2020-04-01 Markus Demleitner

Fig 1: How our haphazard variability ratio varies over the sky (galactic coordinates). And yes, it's clear that this isn't dominated by physical variability.

About a year ago, I reported on a workshop on “Large Surveys with Small Telescopes” in Bamberg; at around the same time, I've published an example for those, the Bochum Galactic Disk Survey BGDS, which used a twin 15 cm robotic telescope in some no longer forsaken place in the Andes mountains to monitor the brighter stars in the southern Milky Way. While some tables from an early phase of the survey have been on VizieR for a while, we now publish the source images (also in SIAP and Obscore), the mean photometry (via SCS and TAP) and, perhaps potentially most fun of all, the the lightcurves (via SSAP and TAP) – a whopping 35 million of the latter.

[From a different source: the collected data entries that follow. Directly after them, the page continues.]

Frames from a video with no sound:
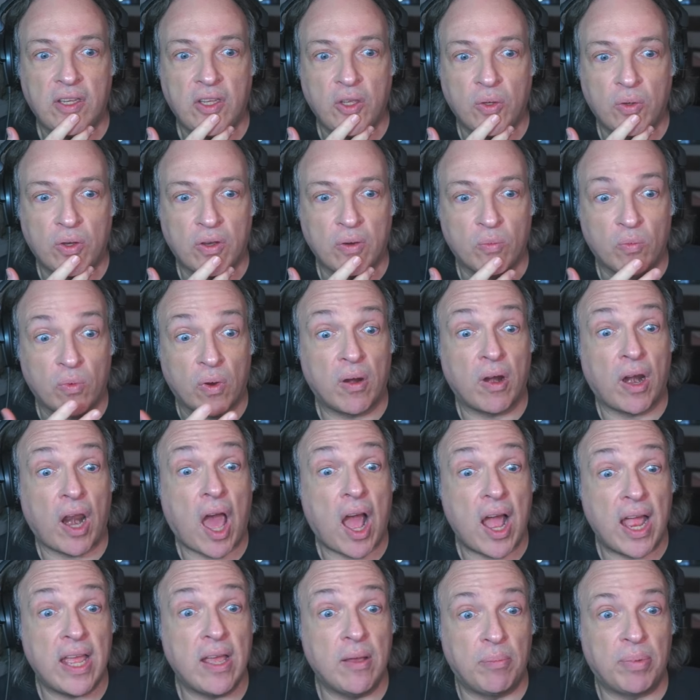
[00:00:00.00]
you can
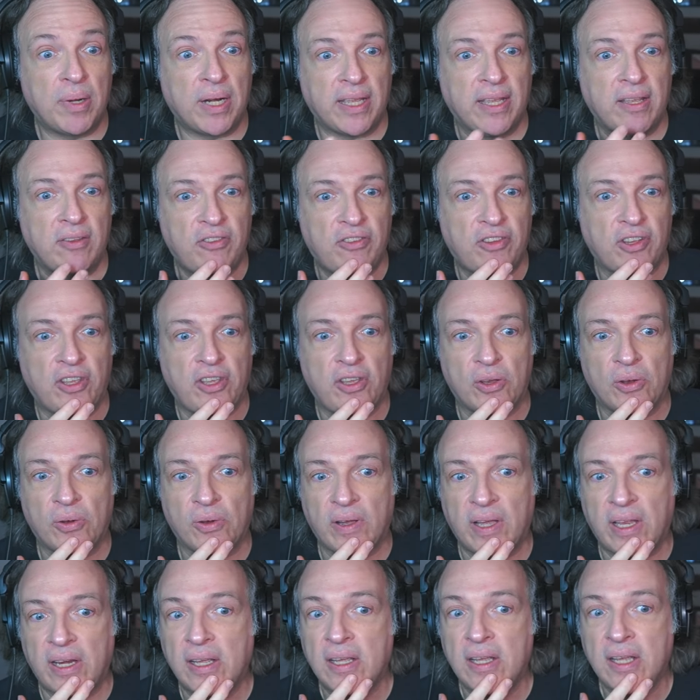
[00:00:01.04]
reliably secure
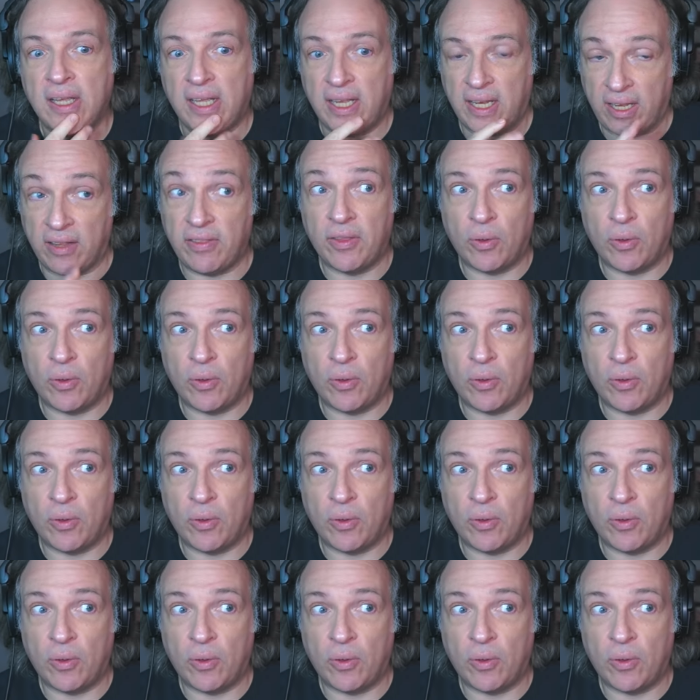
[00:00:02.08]
it in the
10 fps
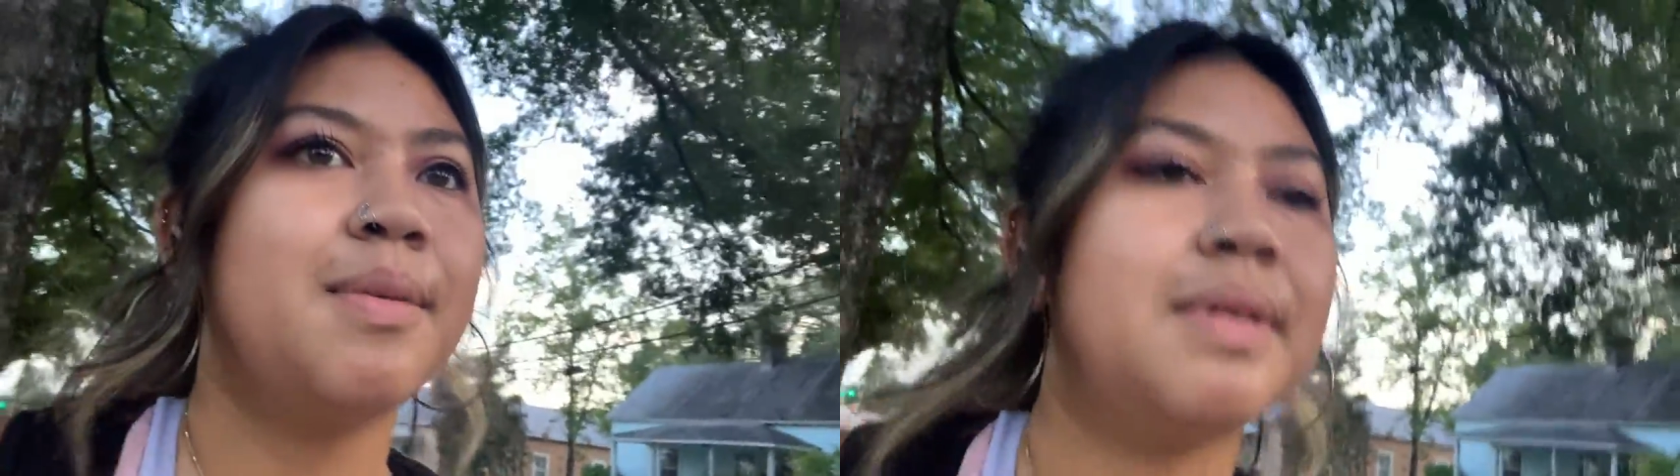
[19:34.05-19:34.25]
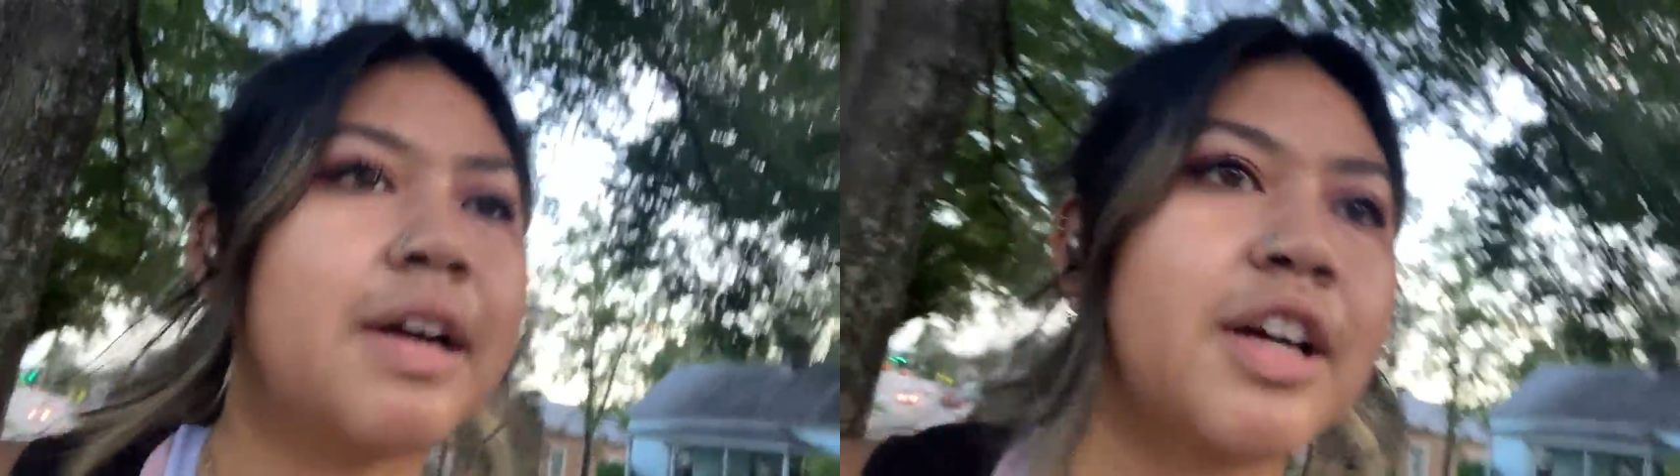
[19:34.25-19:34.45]

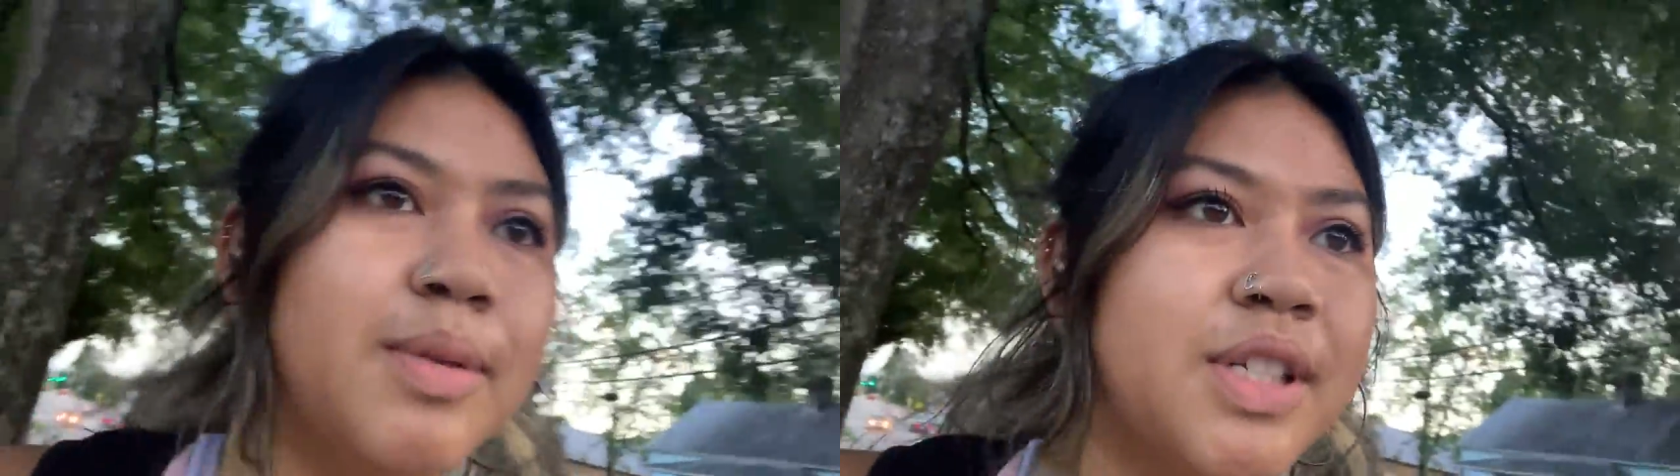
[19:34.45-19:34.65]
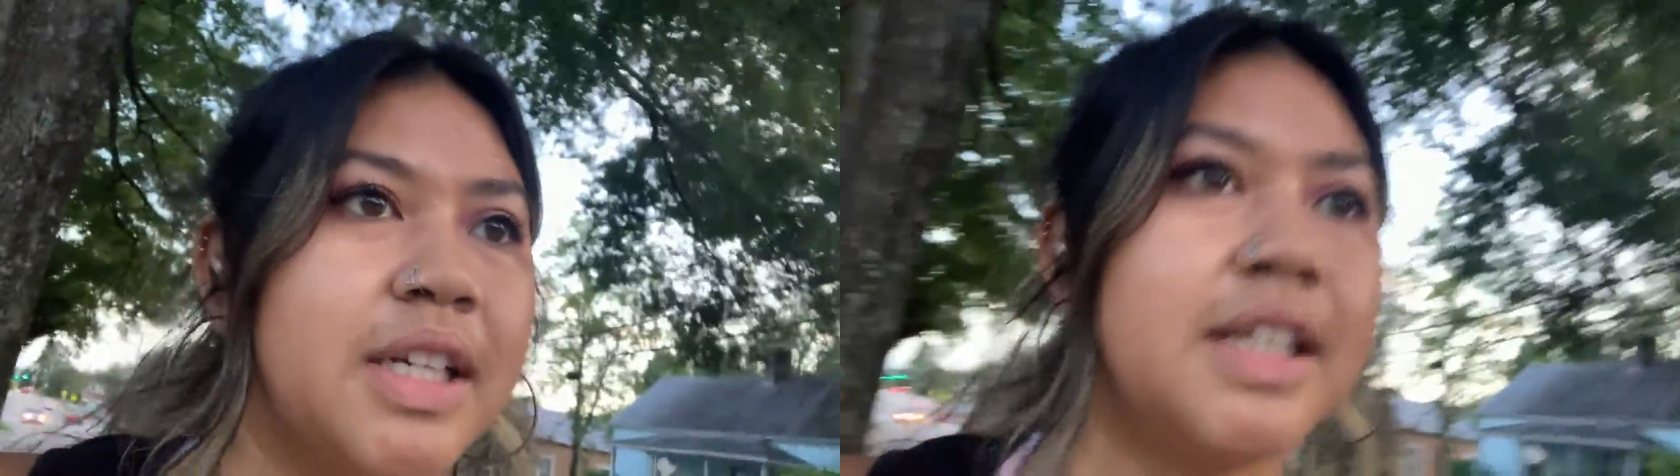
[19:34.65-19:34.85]
Now I kind of
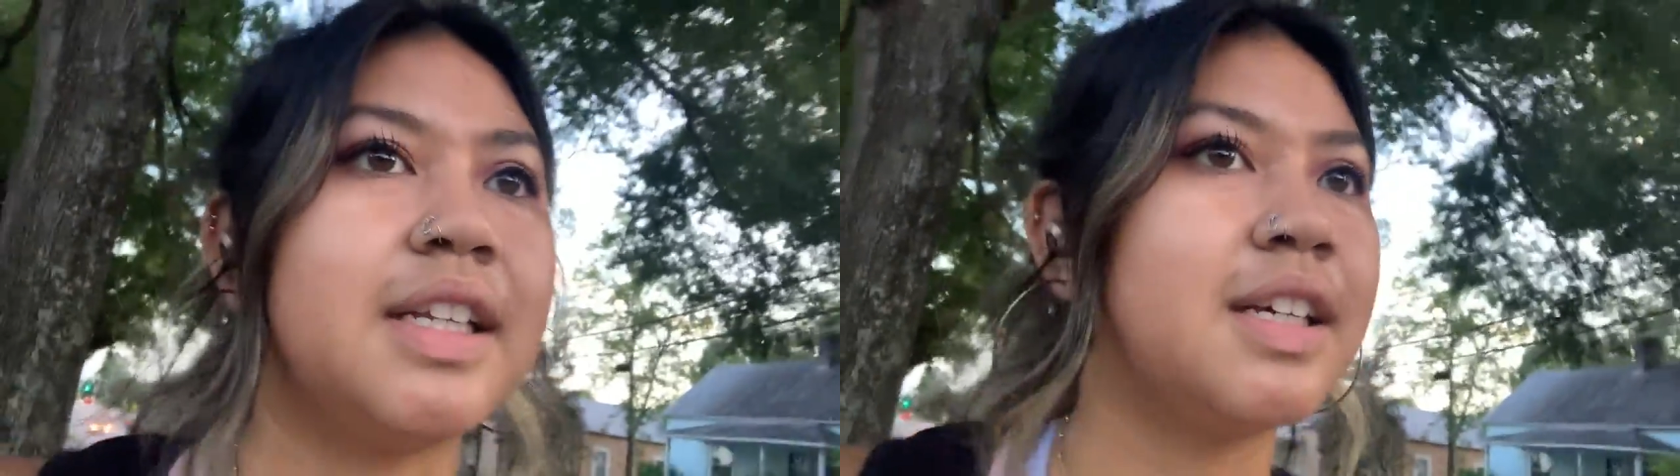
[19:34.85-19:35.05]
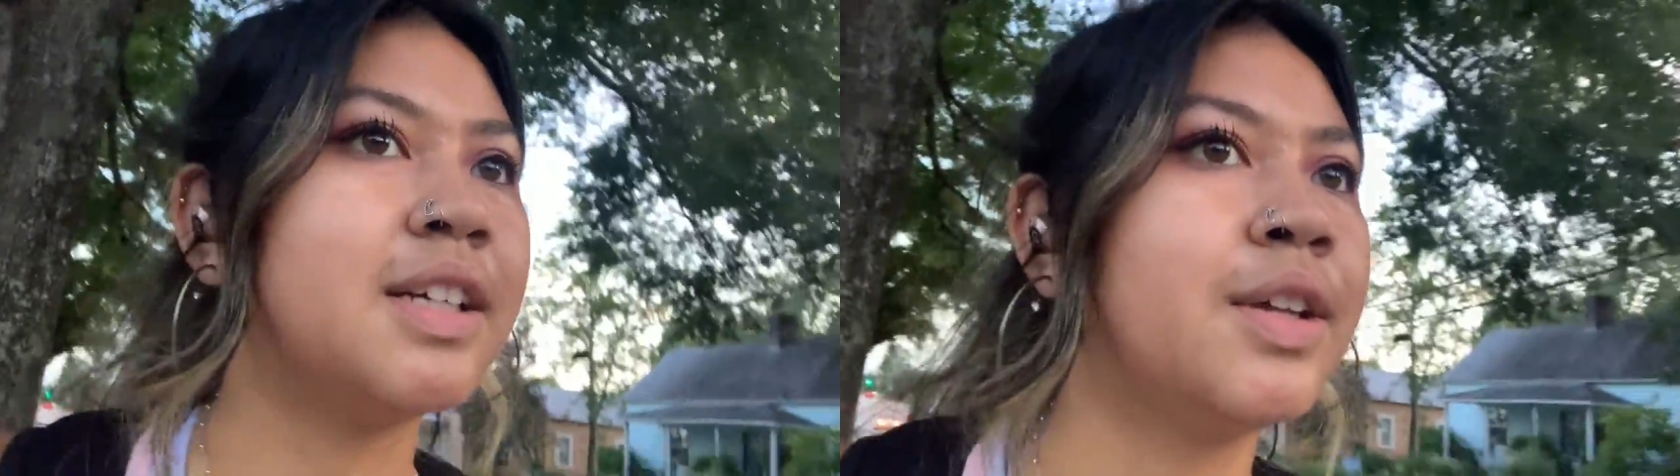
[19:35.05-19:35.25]
wish I did.
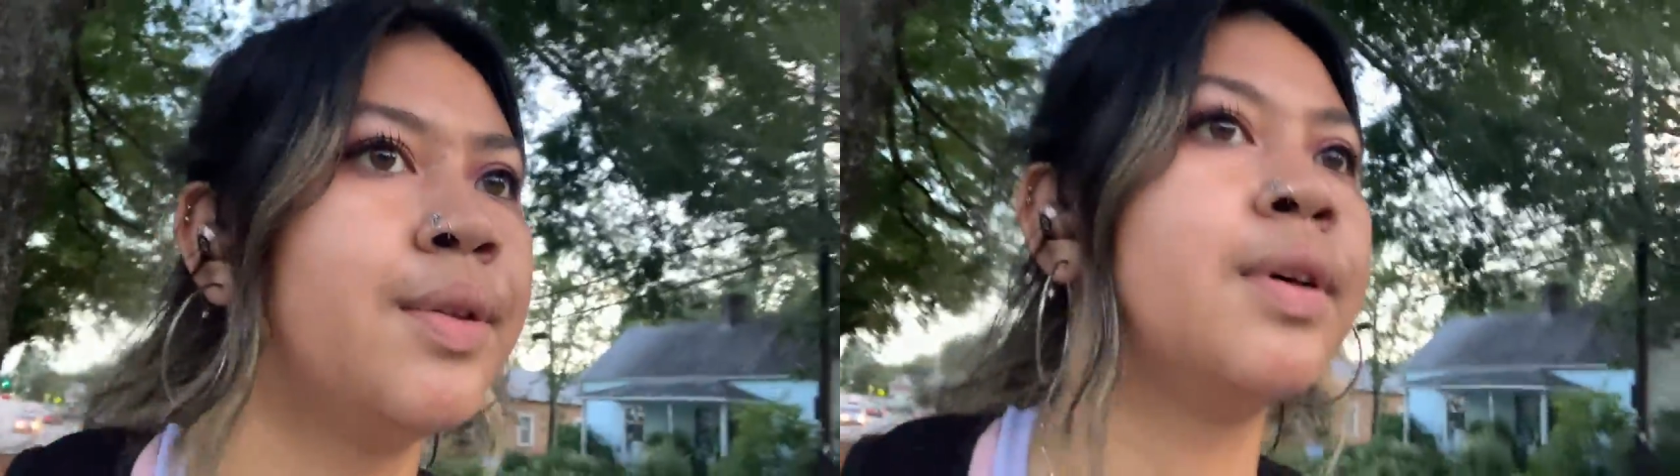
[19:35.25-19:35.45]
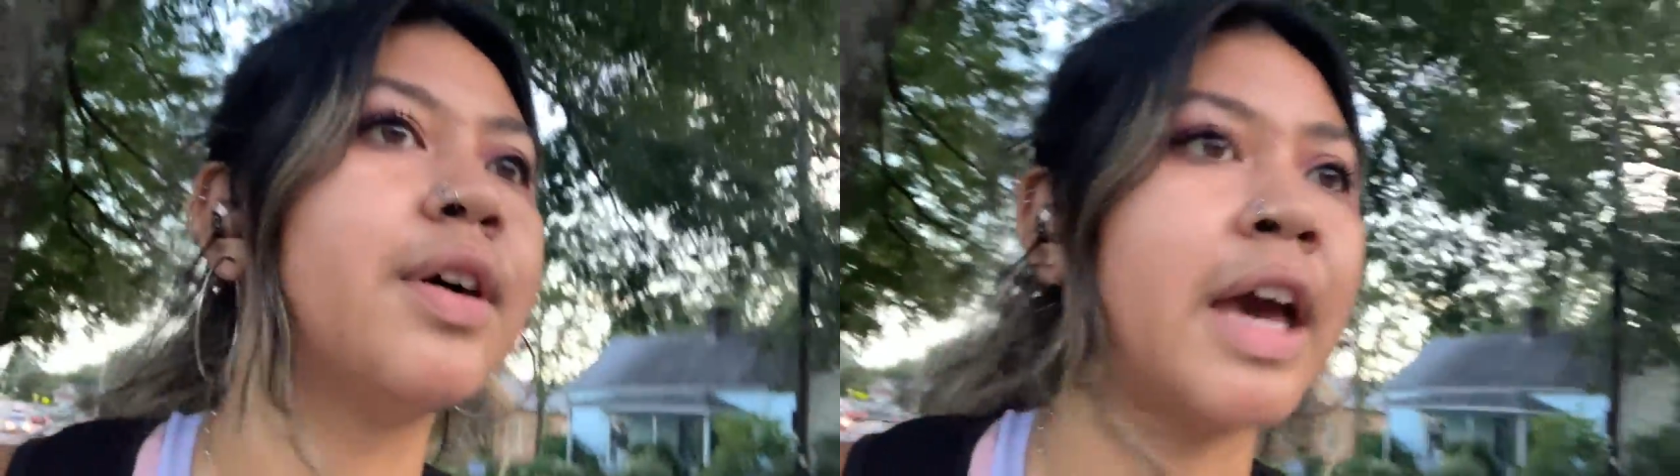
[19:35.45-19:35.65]

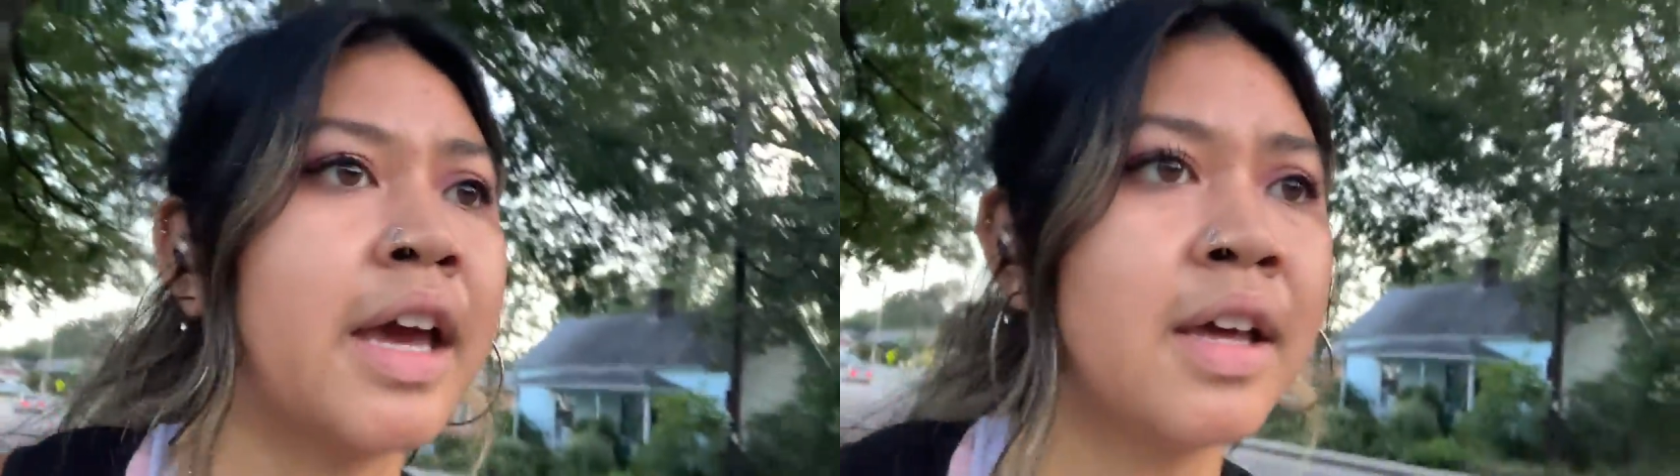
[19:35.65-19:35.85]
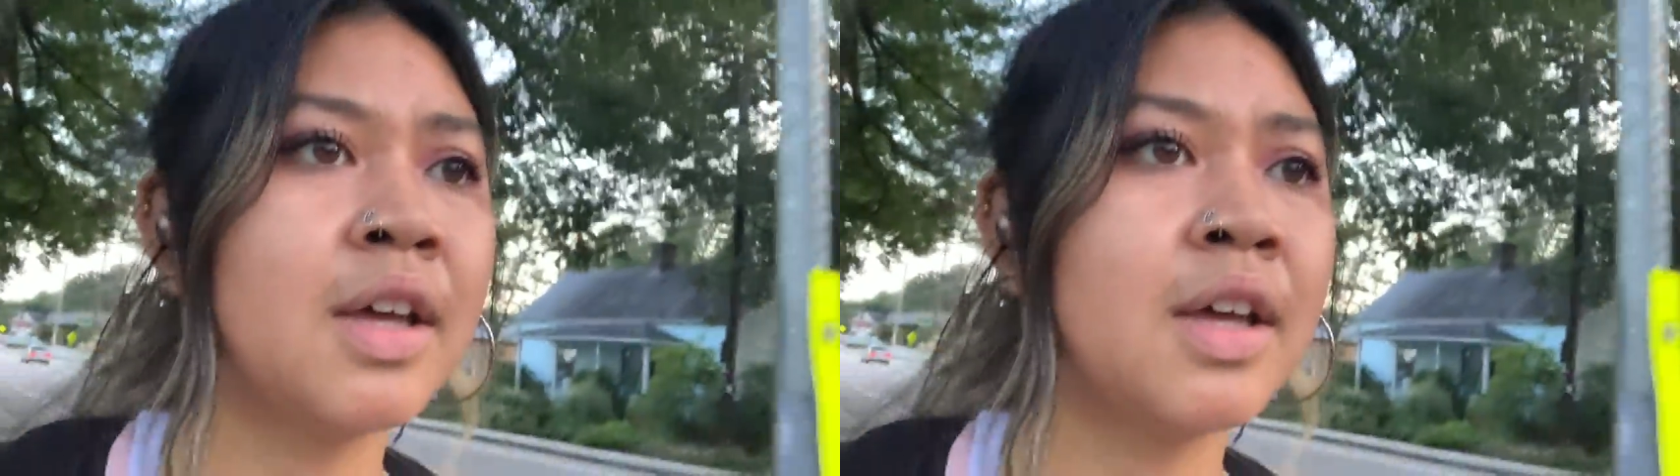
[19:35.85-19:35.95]
Okay,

This means that in tools like Aladin, you can now find such light curves (and images in two bands from a lot of epochs) when you are in the survey's coverage, and you can run TAP queries on GAVO's http://dc.g-vo.org/tap server against the full photometry table and the time series.

Regular readers of this blog will not be surprised to see me use this as an excuse to show off a bit of ADQL trickery.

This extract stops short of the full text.